Foi com brucelose. A 24 de Dezembro de 1976 estava num espectáculo do Jamor a assistir a uma dança de timorenses com espadas. De repente, uma delas partiu-se e o espectáculo parou. Explicaram-me que quando uma espada se parte, um rei morre. O meu pai morreu naquele momento.
Como se relaciona com os conselheiros?
Há dois níveis de pessoas que me apoiam: um grupo de cinco assessores com quem me reúno regularmente, que trata da minha agenda e que faz sugestões sobre os meus discursos – embora seja eu que os escreva. E há 10 a 15 pessoas do conselho privado, que avaliam a situação do País e debatem o tipo de intervenções que devo fazer. Nenhuma delas é remunerada.

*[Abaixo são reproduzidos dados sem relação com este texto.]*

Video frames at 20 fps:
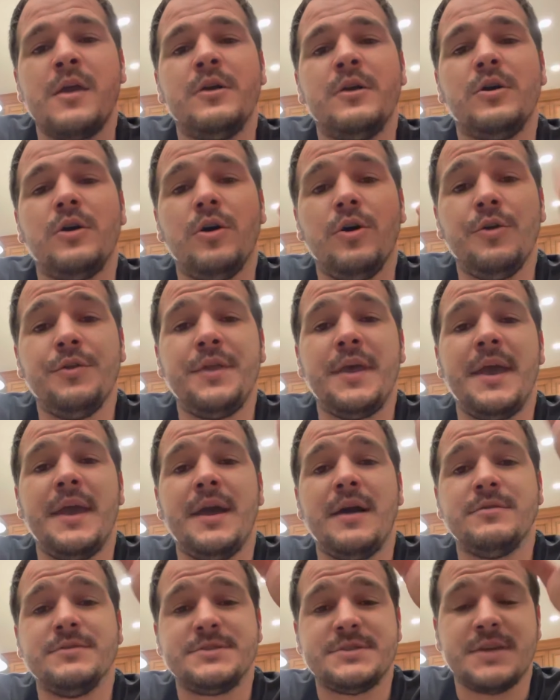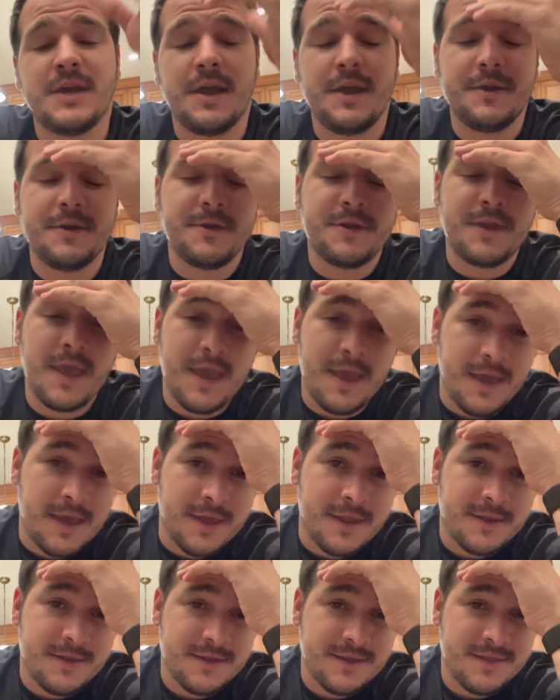All day I was tired,
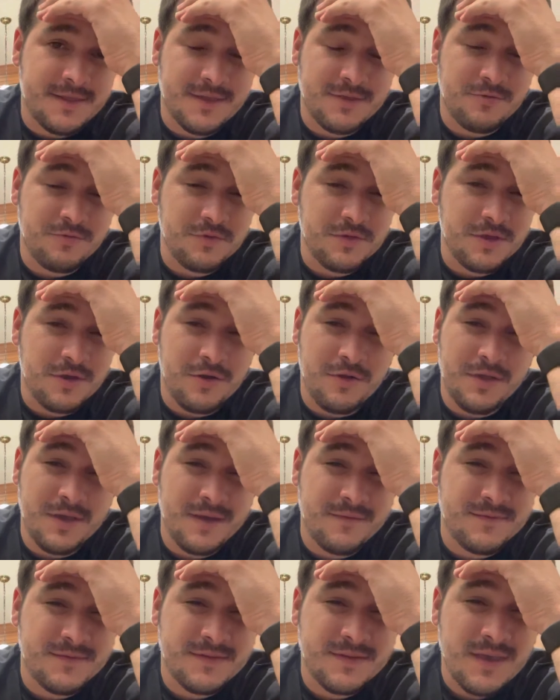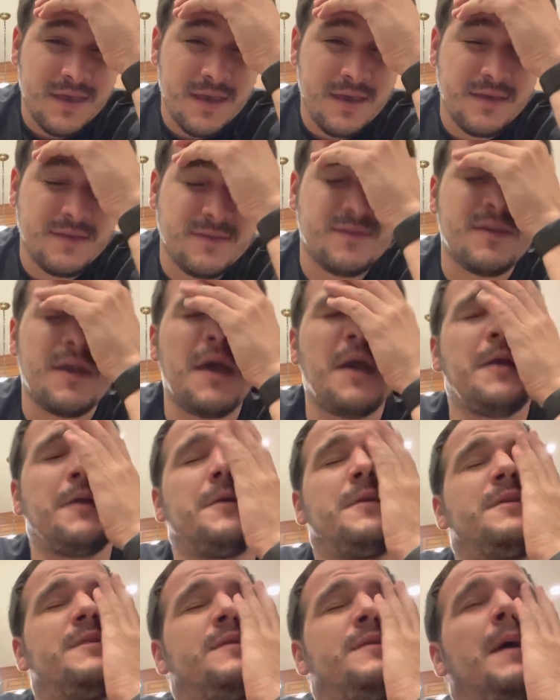and that's really all I have to say is
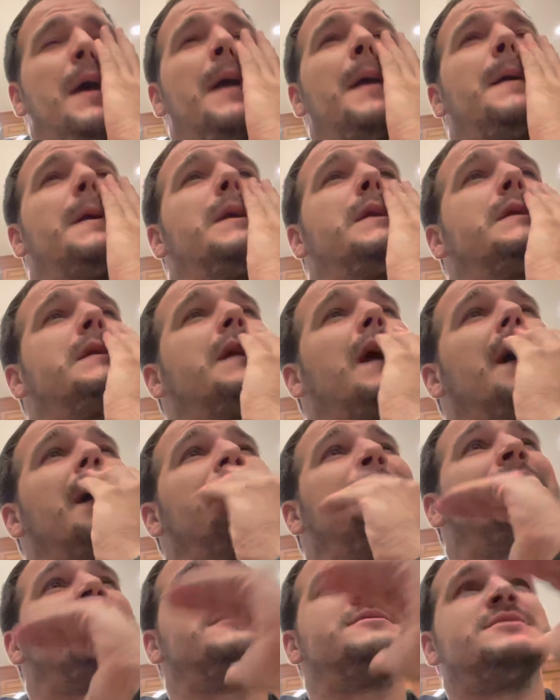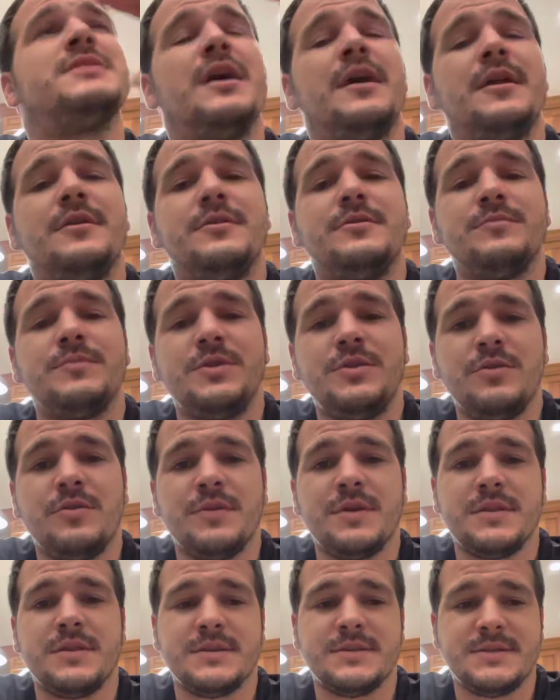tired. And when you
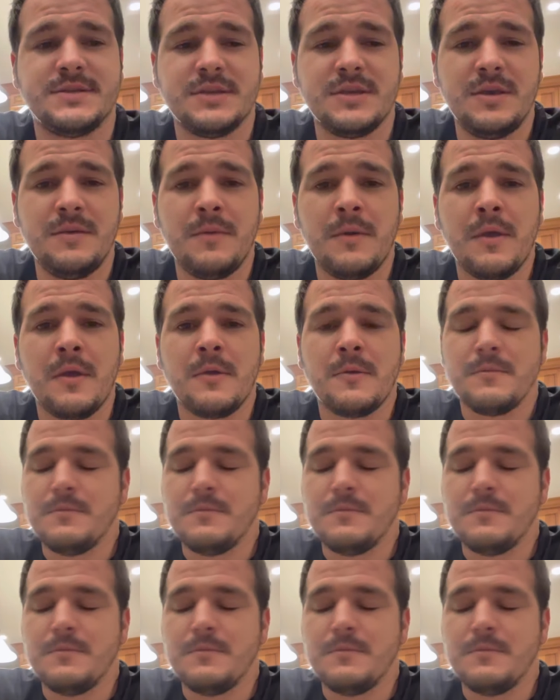don't get the sleep,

Das famílias reais europeias, com quem se dá melhor?
Com os grão-duques de Luxemburgo, meus primos, os reis da Bélgica e a família do Liechstenstein. Tenho óptimas relações com a família real espanhola, com a da Inglaterra e a da Dinamarca.
Conspiram muito contra si?
Algumas pessoas traíram-me com atitudes agressivas, como o [fadista ] Nuno da Câmara Pereira. Quando era solteiro, houve um grupo de radicais que não gostava da minha posição política como chefe da Casa Real e quis encontrar substitutos. Serviram-se do facto de eu não ter filhos e indicaram o nome do meu primo [Francisco Van Uden]. Felizmente, ele nunca apoiou essas fantasias.
Onde é que está a coroa?
Vergonhosamente escondida nos cofres do Banco de Portugal. O Estado não mostra as jóias da coroa aos portugueses e sem justificação manda-as para um museu de uma cidadezinha holandesa para serem roubadas. Agora que recebeu o dinheiro do seguro, quer gastá-lo no Orçamento em vez de fazer reproduções das peças roubadas.